THE PROBLEM >>
An exact copy is required of every line from the one with "(1.00 s to 2.00 s)" through the end of the data below, and the pictures must stay out of it.

GIVEN INFORMATION >>
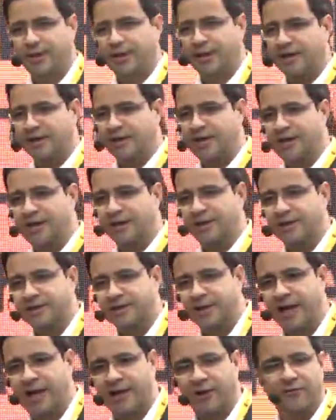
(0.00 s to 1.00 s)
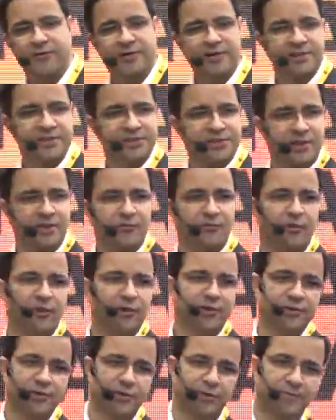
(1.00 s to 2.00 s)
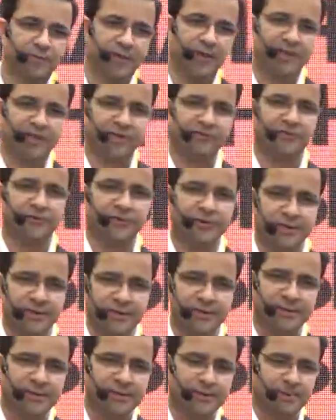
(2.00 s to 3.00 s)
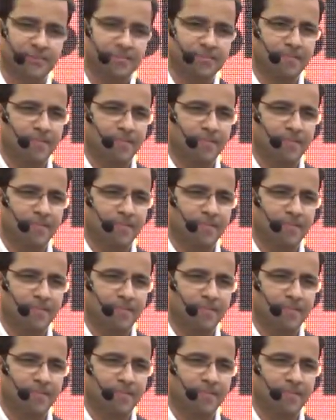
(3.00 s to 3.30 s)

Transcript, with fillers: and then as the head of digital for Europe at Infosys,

ANSWER SECTION >>
(1.00 s to 2.00 s)
(2.00 s to 3.00 s)
(3.00 s to 3.30 s)

Transcript, with fillers: and then as the head of digital for Europe at Infosys,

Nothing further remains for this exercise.